Leaf retention: Evergreen but freeze- and drought-deciduous.
Growth rate: Moderate to rapid.
Mature Size: 3-4' high and 2-3' wide.
Flowers: Red, narrow, tubular, with narrow lower lip and horizontal
upper lip, on terminal spikes, edible.
Bloom: Spring into fall or fall into spring, depending on local climate.
Tends to bloom heavily, then lightly, in alternate years.
Fruit: Up to four tiny seeds at the base of each dried calyx (cup-like
structure that holds the flower and ovary).
Leaves: Green, ovate, serrated margins, softly fuzzy, pineapple-scented,
especially when crushed, edible.
Stems: Square, no thorns.
Roots: Spreads by rhizomes. Somewhat invasive.

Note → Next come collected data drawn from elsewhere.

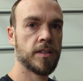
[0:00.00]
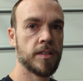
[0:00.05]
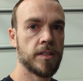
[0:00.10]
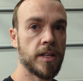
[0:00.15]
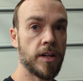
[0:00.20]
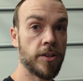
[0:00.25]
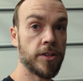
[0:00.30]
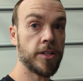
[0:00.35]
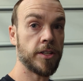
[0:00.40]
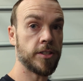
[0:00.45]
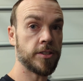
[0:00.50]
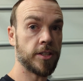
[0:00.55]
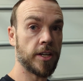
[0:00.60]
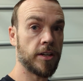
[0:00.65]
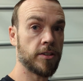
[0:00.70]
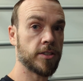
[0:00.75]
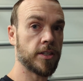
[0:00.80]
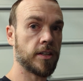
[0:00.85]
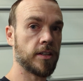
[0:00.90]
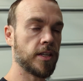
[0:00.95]
Now these
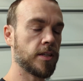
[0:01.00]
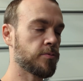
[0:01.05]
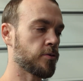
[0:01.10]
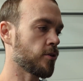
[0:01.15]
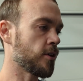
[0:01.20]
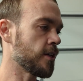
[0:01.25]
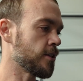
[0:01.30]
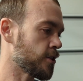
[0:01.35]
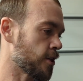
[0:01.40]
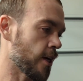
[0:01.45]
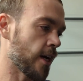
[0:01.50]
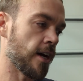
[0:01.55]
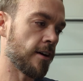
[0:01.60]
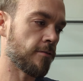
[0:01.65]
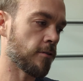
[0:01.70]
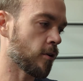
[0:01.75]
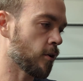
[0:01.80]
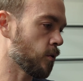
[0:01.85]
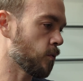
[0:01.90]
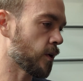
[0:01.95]
outside lips are 1.5 inches
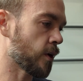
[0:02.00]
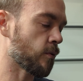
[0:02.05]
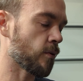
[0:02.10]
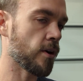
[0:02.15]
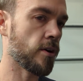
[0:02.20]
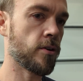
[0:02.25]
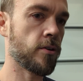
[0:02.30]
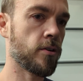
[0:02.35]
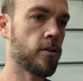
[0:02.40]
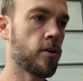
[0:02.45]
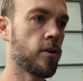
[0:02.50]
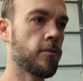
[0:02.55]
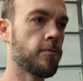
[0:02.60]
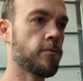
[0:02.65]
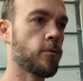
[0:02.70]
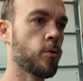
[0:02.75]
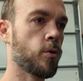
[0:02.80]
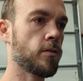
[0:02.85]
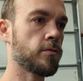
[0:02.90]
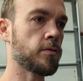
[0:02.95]
all the way around on all
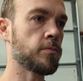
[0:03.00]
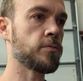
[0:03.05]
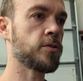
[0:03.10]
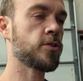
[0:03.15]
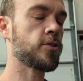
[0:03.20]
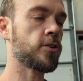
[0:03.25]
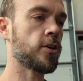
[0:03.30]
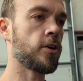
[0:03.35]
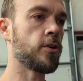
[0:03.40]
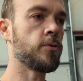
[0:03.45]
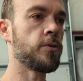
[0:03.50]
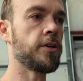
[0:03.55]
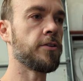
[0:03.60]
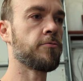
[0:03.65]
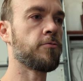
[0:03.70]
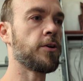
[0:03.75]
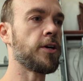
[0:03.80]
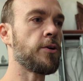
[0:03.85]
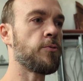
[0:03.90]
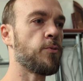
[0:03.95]
4 of them. So
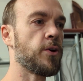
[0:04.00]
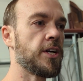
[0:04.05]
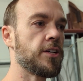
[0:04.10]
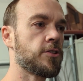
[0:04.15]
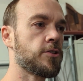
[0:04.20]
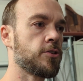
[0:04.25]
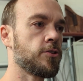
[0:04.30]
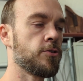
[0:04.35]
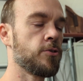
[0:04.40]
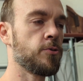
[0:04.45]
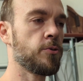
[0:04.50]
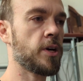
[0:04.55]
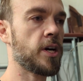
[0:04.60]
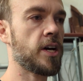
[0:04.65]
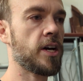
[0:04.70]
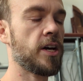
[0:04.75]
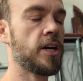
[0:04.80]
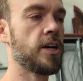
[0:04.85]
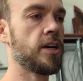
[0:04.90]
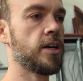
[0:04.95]
if we went to
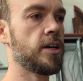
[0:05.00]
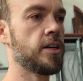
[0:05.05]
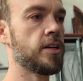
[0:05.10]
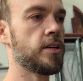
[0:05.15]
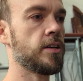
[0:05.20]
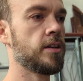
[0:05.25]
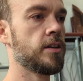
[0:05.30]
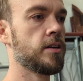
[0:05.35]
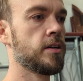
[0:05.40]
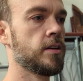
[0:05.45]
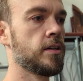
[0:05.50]
a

Wildlife: Attracts large butterflies and hummingbirds. May be browsed
Toxic / Danger: No.
Origin: Mexico and Guatemala, in mountains at forest edges.
Cultivation and Uses
USDA hardiness zones: 8-11.
Heat tolerant: Yes but needs afternoon shade in hottest part of year.

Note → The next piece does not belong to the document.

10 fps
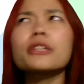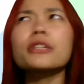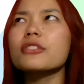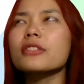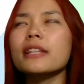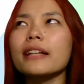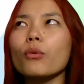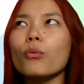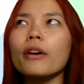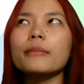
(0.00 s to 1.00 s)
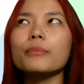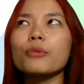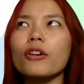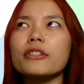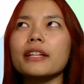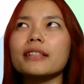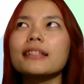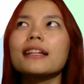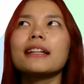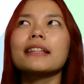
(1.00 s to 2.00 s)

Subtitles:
can just select one project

Drought tolerant: Once established, 2-4 weeks.
Sun: Full sun with afternoon shade to part shade all day.
Water once established: In full sun, weekly to twice a week.

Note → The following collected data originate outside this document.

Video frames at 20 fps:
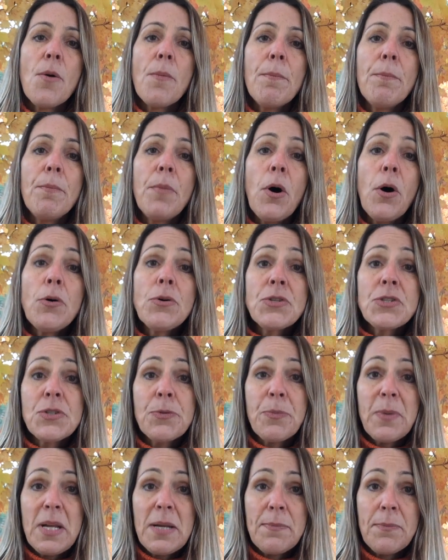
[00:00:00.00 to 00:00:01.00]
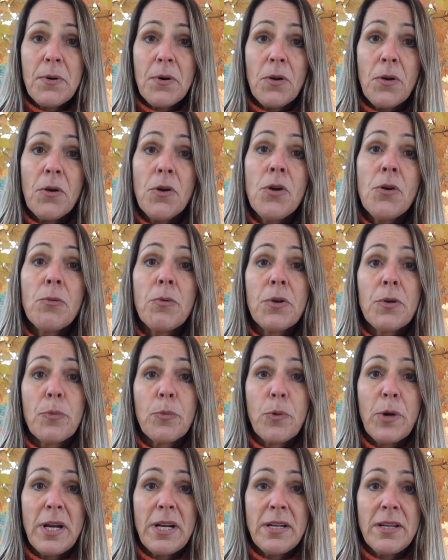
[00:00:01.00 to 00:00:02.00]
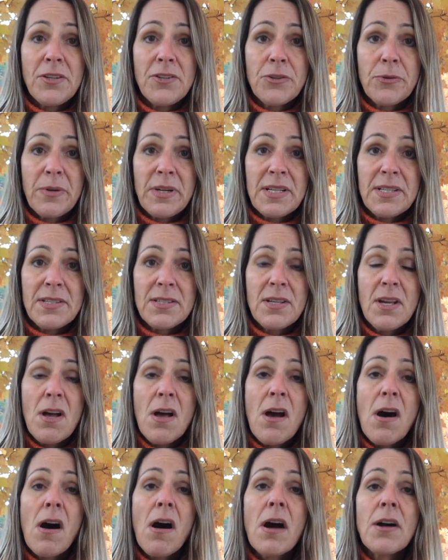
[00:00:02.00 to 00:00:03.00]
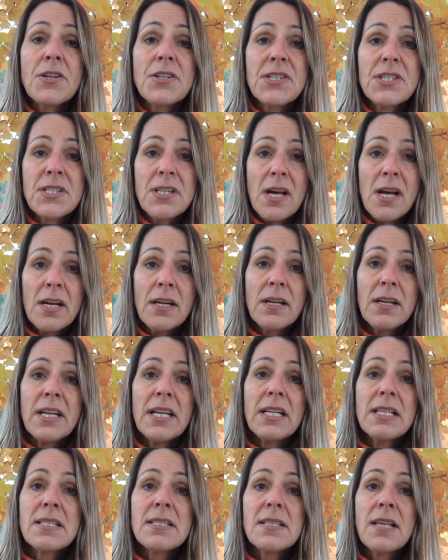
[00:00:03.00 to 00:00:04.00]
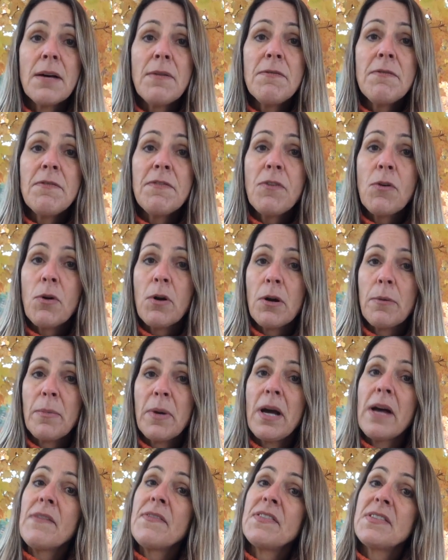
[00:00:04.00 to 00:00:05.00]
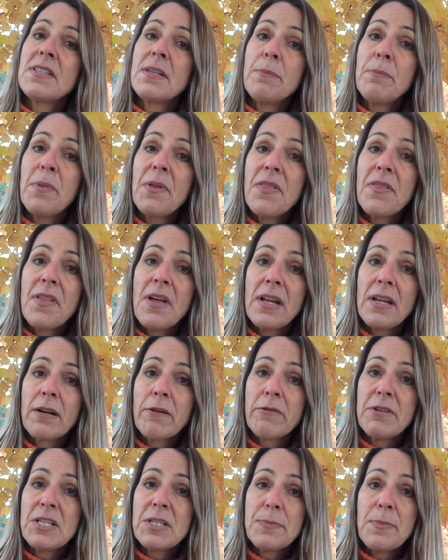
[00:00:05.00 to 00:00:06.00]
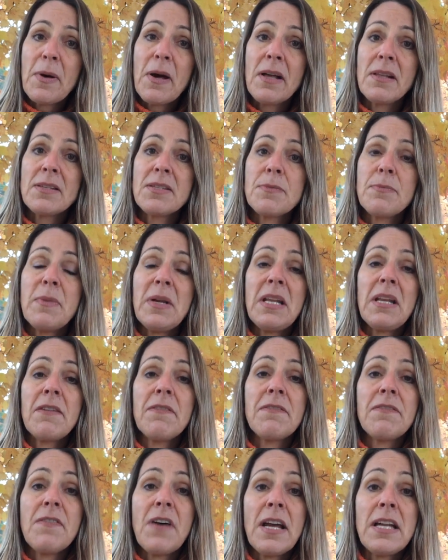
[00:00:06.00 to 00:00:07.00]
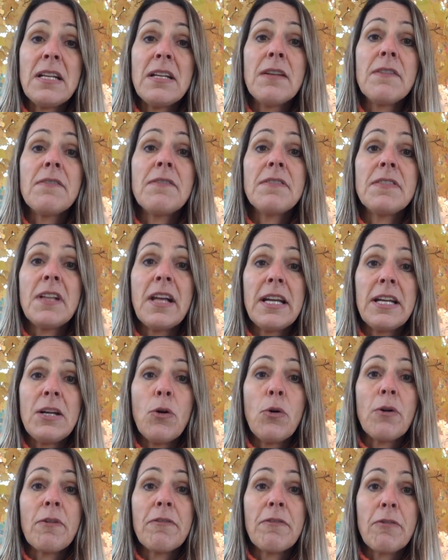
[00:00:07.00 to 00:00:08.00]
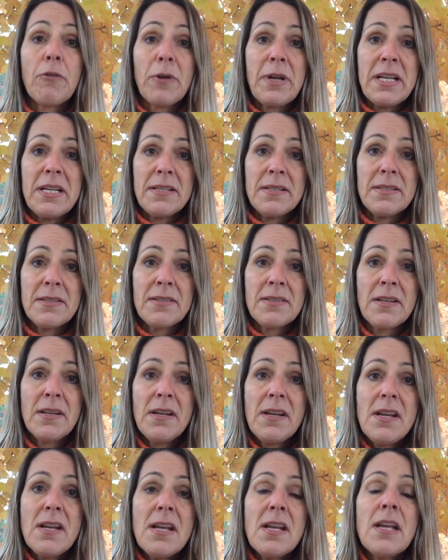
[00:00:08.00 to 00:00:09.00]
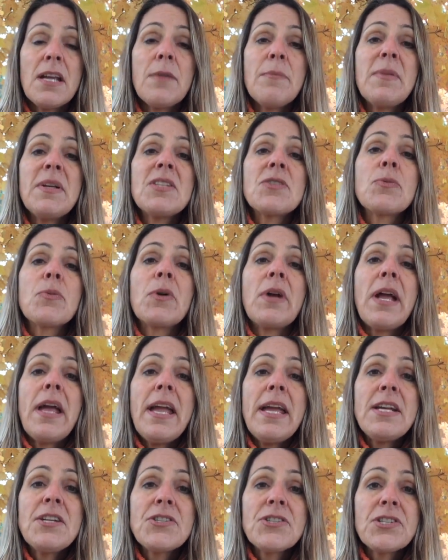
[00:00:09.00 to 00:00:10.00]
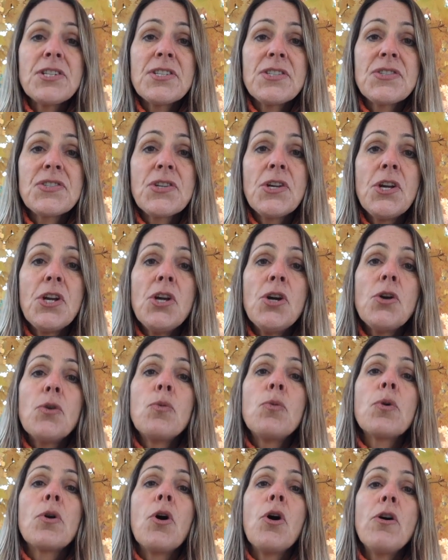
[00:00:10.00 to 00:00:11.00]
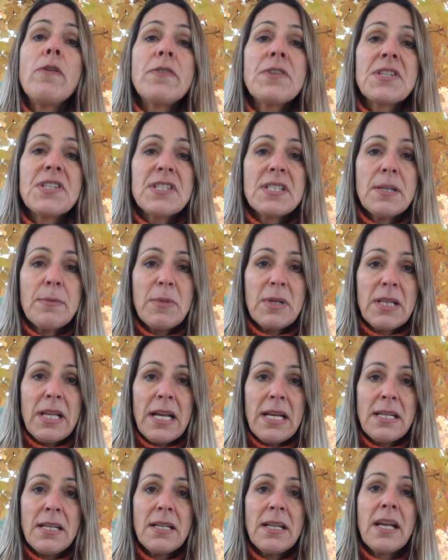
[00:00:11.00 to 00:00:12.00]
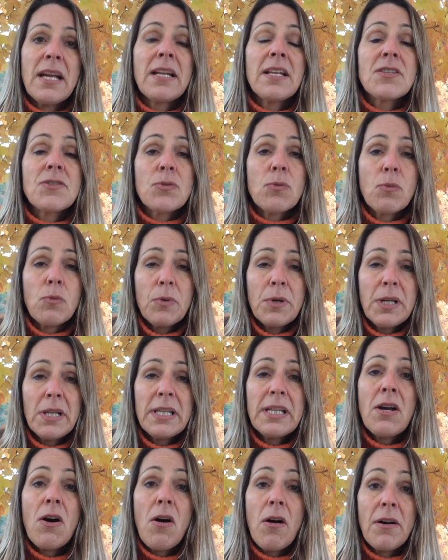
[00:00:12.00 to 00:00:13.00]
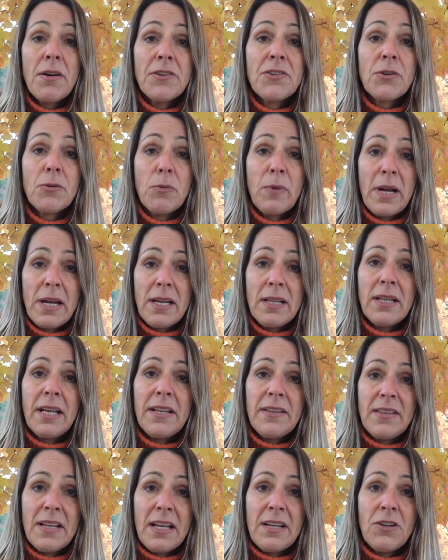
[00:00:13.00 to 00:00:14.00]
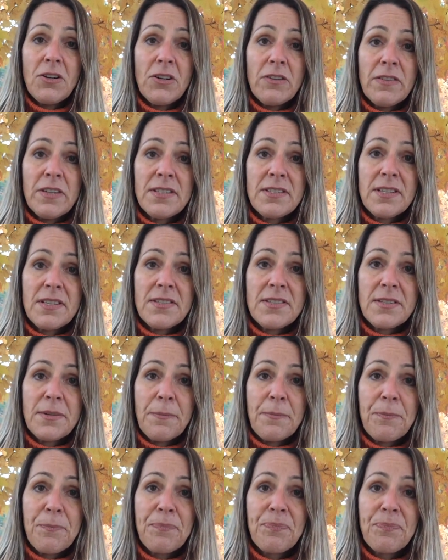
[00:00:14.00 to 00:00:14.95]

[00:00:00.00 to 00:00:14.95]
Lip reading: Most people with brain injuries are stuck in some form of sympathetic response, meaning fight, flight, or freeze. It means we're anxious, we're overstimulated, and it's really hard to regulate that nervous system.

In part shade, once or twice a month. Wilting signals insufficient
water, deep watering reduces watering frequency. Wet soil induces
root rot. Best in raised garden beds.
Soil: Very well drained, slightly moist to dry, pH 6.1-8.5
(slightly acidic to alkaline).
Mulch: In areas with too much sun, and at start of winter
in regions with freezing temperatures.
Planting: Can be grown in containers and brought indoors
in regions with winter freezes.
Prune: Cut to ground at start of winter.
Propagation: Tip cuttings in spring, or seed no more than one year old.
Uses: Ornamental, wildlife attractor. Fresh leaves used for tea.
Edible flowers used for salads.
Former scientific name Salvia rutilans. A member of the mint family.
If not available as a potted herb, it can be purchased as seed.
The butterfly is a giant swallowtail.